My company is using Microsoft 365 Business Standard licenses. We are using email through these accounts. We also have a few shared mailboxes. We are trying to create an app that uses the microsoft graph application permissions (rather than the delegated permissions) so the application can access one of the shared mailboxes without needing to be authenticated under the current user.
This is the steps we have taken so far:
Within Microsoft Azure, we have an application in which we have granted application api permissions for Mail.Read, and we have accepted Admin consent.
We authorized as an app, not as a user, in the application using this endpoint https://login.microsoftonline.com/{tenant}/oauth2/v2.0/authorize, pointing out the required parameters for sending a request.

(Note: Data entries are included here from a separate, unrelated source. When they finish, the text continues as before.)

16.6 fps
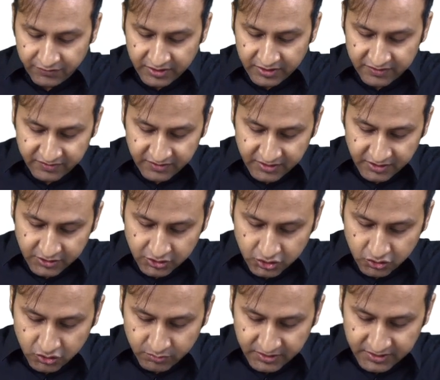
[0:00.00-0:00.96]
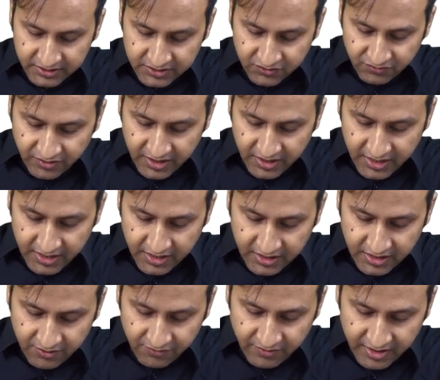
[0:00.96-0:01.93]
we can see that the tumor is
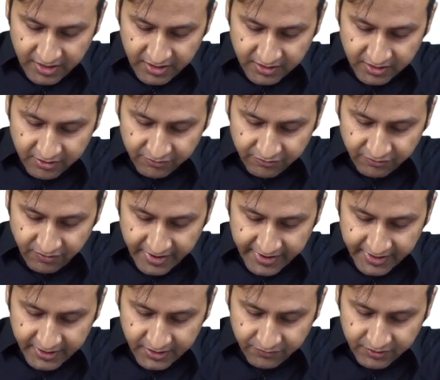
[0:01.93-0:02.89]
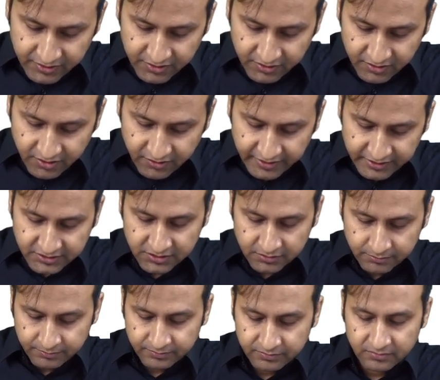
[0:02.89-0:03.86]
very well confined within the
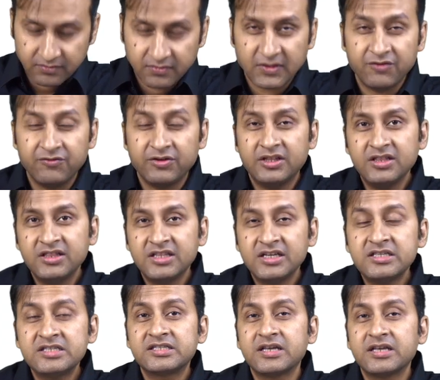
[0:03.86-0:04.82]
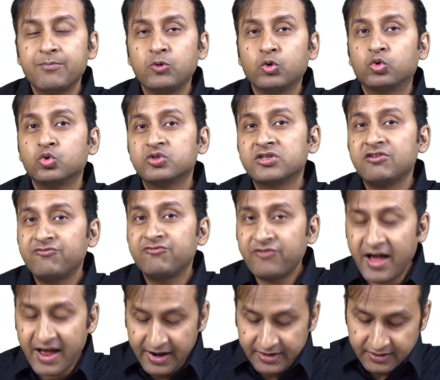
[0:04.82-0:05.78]
rectum, within the submucosal
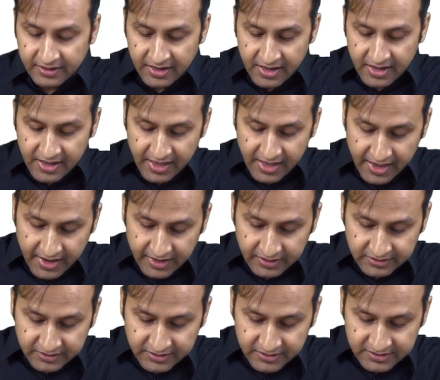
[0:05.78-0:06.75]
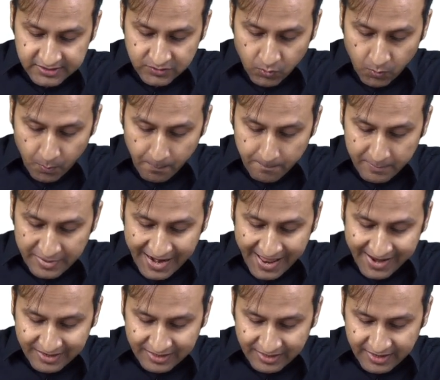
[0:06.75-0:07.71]
fat, and this
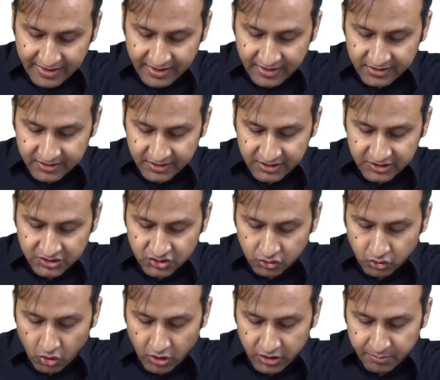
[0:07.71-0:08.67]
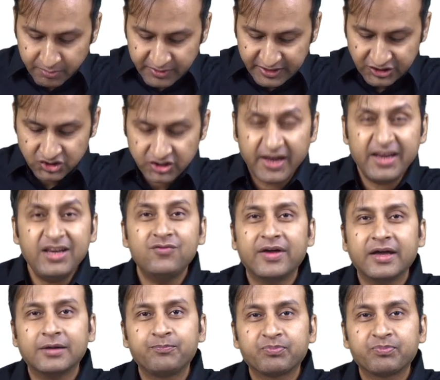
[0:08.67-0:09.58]
black layer is not breached anywhere.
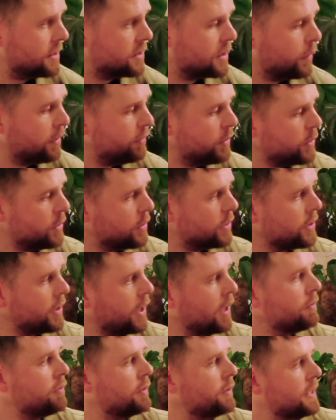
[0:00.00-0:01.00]
So if you can
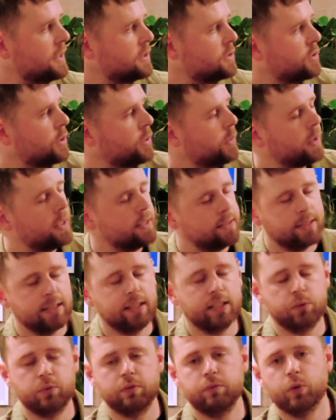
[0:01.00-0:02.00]
cover these two
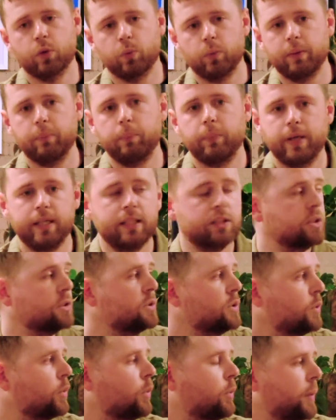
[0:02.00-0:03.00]
ideas with your web pages,
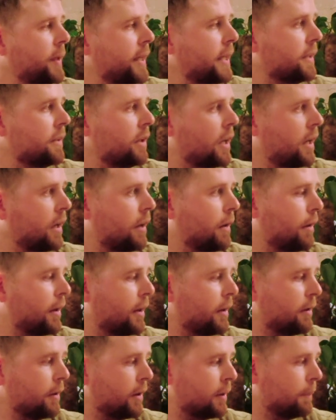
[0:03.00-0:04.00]
you will be in
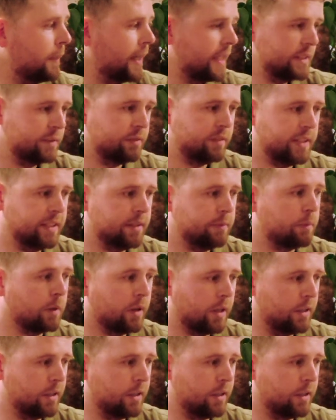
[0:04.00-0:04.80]
a massively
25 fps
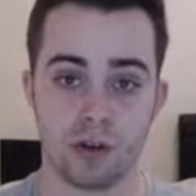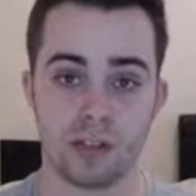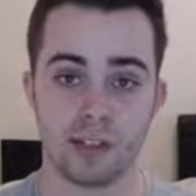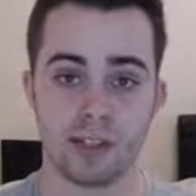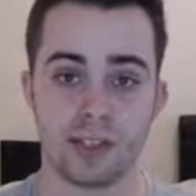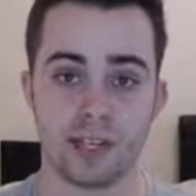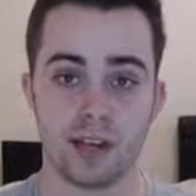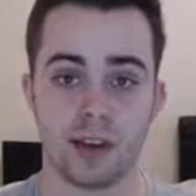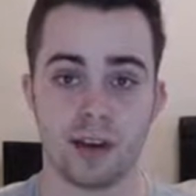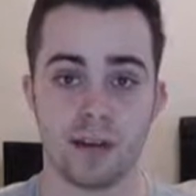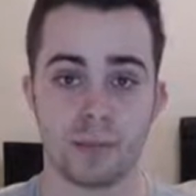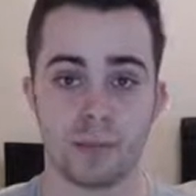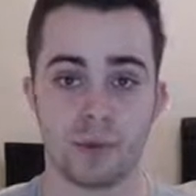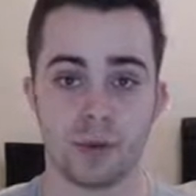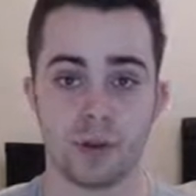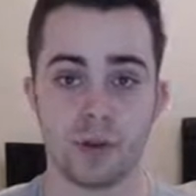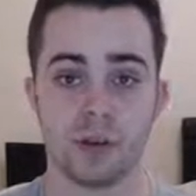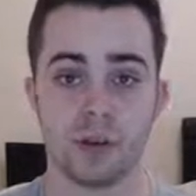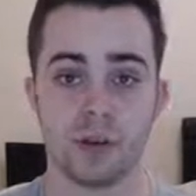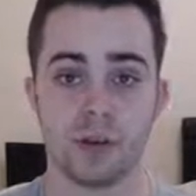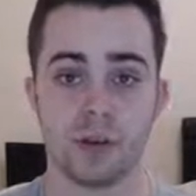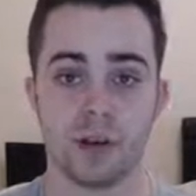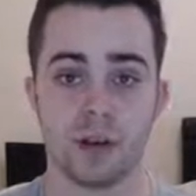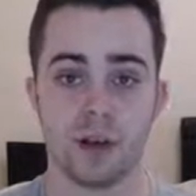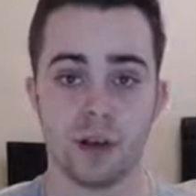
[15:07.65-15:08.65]
and set up
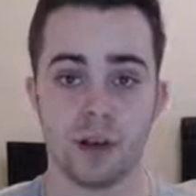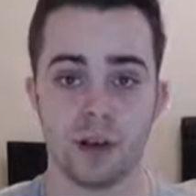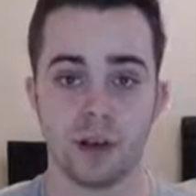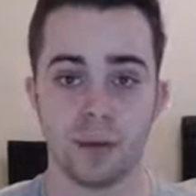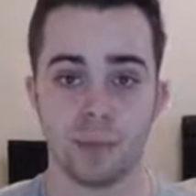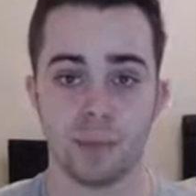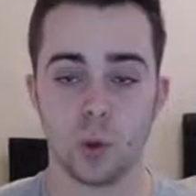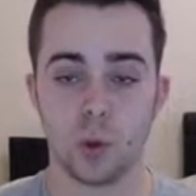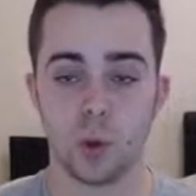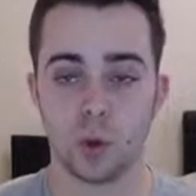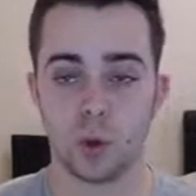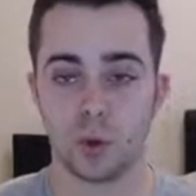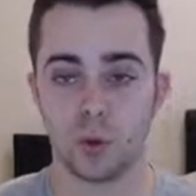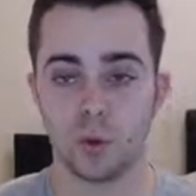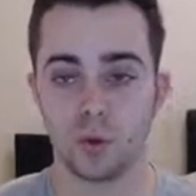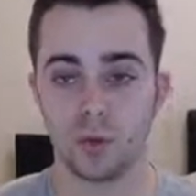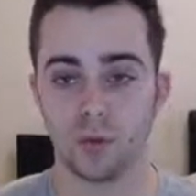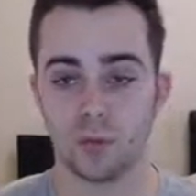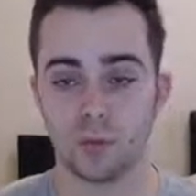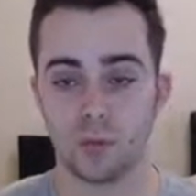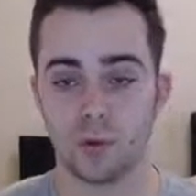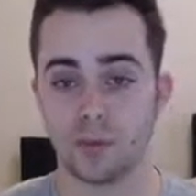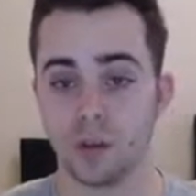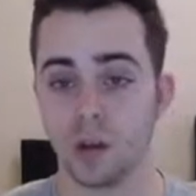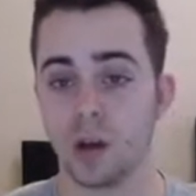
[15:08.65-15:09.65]
um, on
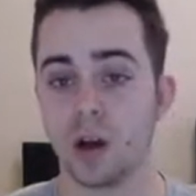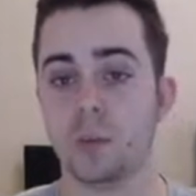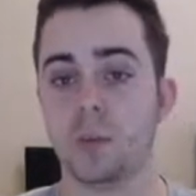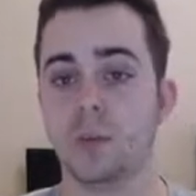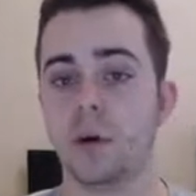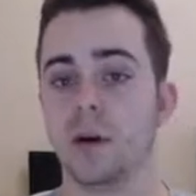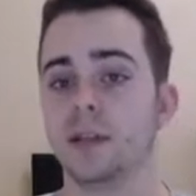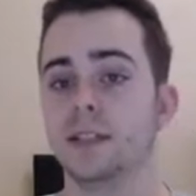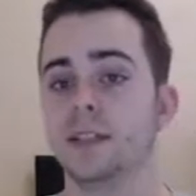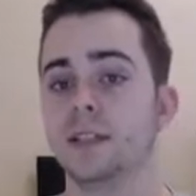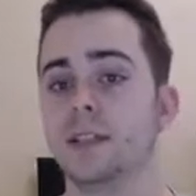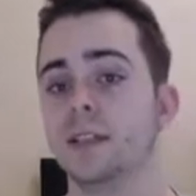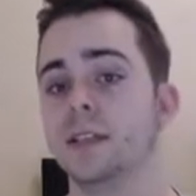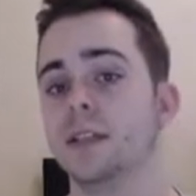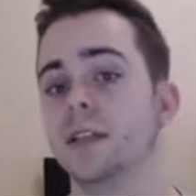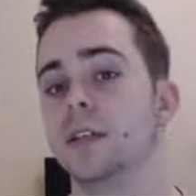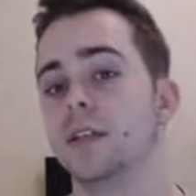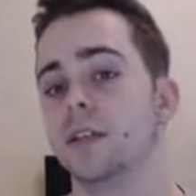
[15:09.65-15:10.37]
with Calm Minds.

Then, MS API builds this link:
When we follow the link, we get to the standard authorization form on the site. After we log in, a link is created, where we take the code and create the token: http://localhost/?code={some_string}&state={some_string}&session_state={some_string}
- When we try to hit this endpoint: https://graph.microsoft.com/v1.0/users/[email protected]/messages, we get this response:
{ "error": { "code": "ErrorAccessDenied", "message": "Access is denied. Check credentials and try again.", "innerError": { "date": "2020-09-14T11:22:30", "request-id": "{some_string}", "client-request-id": "{some_string}" } } }
I am thinking that hitting this endpoint https://graph.microsoft.com/v1.0/users/[email protected]/messages requires us to pass the token previously generated and/or specify which application is making the query?
Any help or direction on what needs to be done to make this query work would be greatly appreciated. Thank you!